YOUR TASK
Every entry, from the first line to the last, should be output exactly.

DATA EXTRACT
------------------------------

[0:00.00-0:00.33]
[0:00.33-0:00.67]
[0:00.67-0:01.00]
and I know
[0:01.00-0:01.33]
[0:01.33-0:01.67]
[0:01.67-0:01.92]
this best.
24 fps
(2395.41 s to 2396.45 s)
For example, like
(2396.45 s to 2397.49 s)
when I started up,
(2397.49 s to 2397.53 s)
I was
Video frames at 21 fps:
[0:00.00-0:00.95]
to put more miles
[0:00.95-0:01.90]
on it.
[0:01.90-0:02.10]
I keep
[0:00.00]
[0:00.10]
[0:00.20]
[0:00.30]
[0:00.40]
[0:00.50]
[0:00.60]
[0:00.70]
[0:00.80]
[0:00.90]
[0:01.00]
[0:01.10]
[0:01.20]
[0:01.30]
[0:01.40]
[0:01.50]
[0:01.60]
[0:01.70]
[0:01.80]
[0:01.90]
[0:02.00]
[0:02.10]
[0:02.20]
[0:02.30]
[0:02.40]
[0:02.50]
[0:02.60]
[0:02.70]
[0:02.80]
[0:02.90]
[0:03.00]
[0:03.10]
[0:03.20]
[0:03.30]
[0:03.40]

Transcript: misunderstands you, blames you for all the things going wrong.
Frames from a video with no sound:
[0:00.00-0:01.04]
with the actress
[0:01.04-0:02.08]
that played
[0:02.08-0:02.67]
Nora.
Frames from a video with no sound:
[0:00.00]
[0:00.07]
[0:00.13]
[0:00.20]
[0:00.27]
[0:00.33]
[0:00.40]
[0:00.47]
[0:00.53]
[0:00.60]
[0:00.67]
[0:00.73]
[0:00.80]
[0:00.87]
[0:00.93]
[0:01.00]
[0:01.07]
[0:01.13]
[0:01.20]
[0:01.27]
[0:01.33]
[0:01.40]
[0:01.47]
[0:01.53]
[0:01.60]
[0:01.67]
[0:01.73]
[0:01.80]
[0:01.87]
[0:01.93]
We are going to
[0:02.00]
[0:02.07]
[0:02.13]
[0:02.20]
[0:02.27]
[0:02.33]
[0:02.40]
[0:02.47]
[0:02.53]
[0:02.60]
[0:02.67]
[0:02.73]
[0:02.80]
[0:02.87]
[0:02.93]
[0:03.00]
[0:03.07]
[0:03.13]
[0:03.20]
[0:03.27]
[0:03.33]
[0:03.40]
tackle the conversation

------------------------------

RESPONSE BELOW
[0:00.00-0:00.33]
[0:00.33-0:00.67]
[0:00.67-0:01.00]
and I know
[0:01.00-0:01.33]
[0:01.33-0:01.67]
[0:01.67-0:01.92]
this best.
24 fps
(2395.41 s to 2396.45 s)
For example, like
(2396.45 s to 2397.49 s)
when I started up,
(2397.49 s to 2397.53 s)
I was
Video frames at 21 fps:
[0:00.00-0:00.95]
to put more miles
[0:00.95-0:01.90]
on it.
[0:01.90-0:02.10]
I keep
[0:00.00]
[0:00.10]
[0:00.20]
[0:00.30]
[0:00.40]
[0:00.50]
[0:00.60]
[0:00.70]
[0:00.80]
[0:00.90]
[0:01.00]
[0:01.10]
[0:01.20]
[0:01.30]
[0:01.40]
[0:01.50]
[0:01.60]
[0:01.70]
[0:01.80]
[0:01.90]
[0:02.00]
[0:02.10]
[0:02.20]
[0:02.30]
[0:02.40]
[0:02.50]
[0:02.60]
[0:02.70]
[0:02.80]
[0:02.90]
[0:03.00]
[0:03.10]
[0:03.20]
[0:03.30]
[0:03.40]

Transcript: misunderstands you, blames you for all the things going wrong.
Frames from a video with no sound:
[0:00.00-0:01.04]
with the actress
[0:01.04-0:02.08]
that played
[0:02.08-0:02.67]
Nora.
Frames from a video with no sound:
[0:00.00]
[0:00.07]
[0:00.13]
[0:00.20]
[0:00.27]
[0:00.33]
[0:00.40]
[0:00.47]
[0:00.53]
[0:00.60]
[0:00.67]
[0:00.73]
[0:00.80]
[0:00.87]
[0:00.93]
[0:01.00]
[0:01.07]
[0:01.13]
[0:01.20]
[0:01.27]
[0:01.33]
[0:01.40]
[0:01.47]
[0:01.53]
[0:01.60]
[0:01.67]
[0:01.73]
[0:01.80]
[0:01.87]
[0:01.93]
We are going to
[0:02.00]
[0:02.07]
[0:02.13]
[0:02.20]
[0:02.27]
[0:02.33]
[0:02.40]
[0:02.47]
[0:02.53]
[0:02.60]
[0:02.67]
[0:02.73]
[0:02.80]
[0:02.87]
[0:02.93]
[0:03.00]
[0:03.07]
[0:03.13]
[0:03.20]
[0:03.27]
[0:03.33]
[0:03.40]
tackle the conversation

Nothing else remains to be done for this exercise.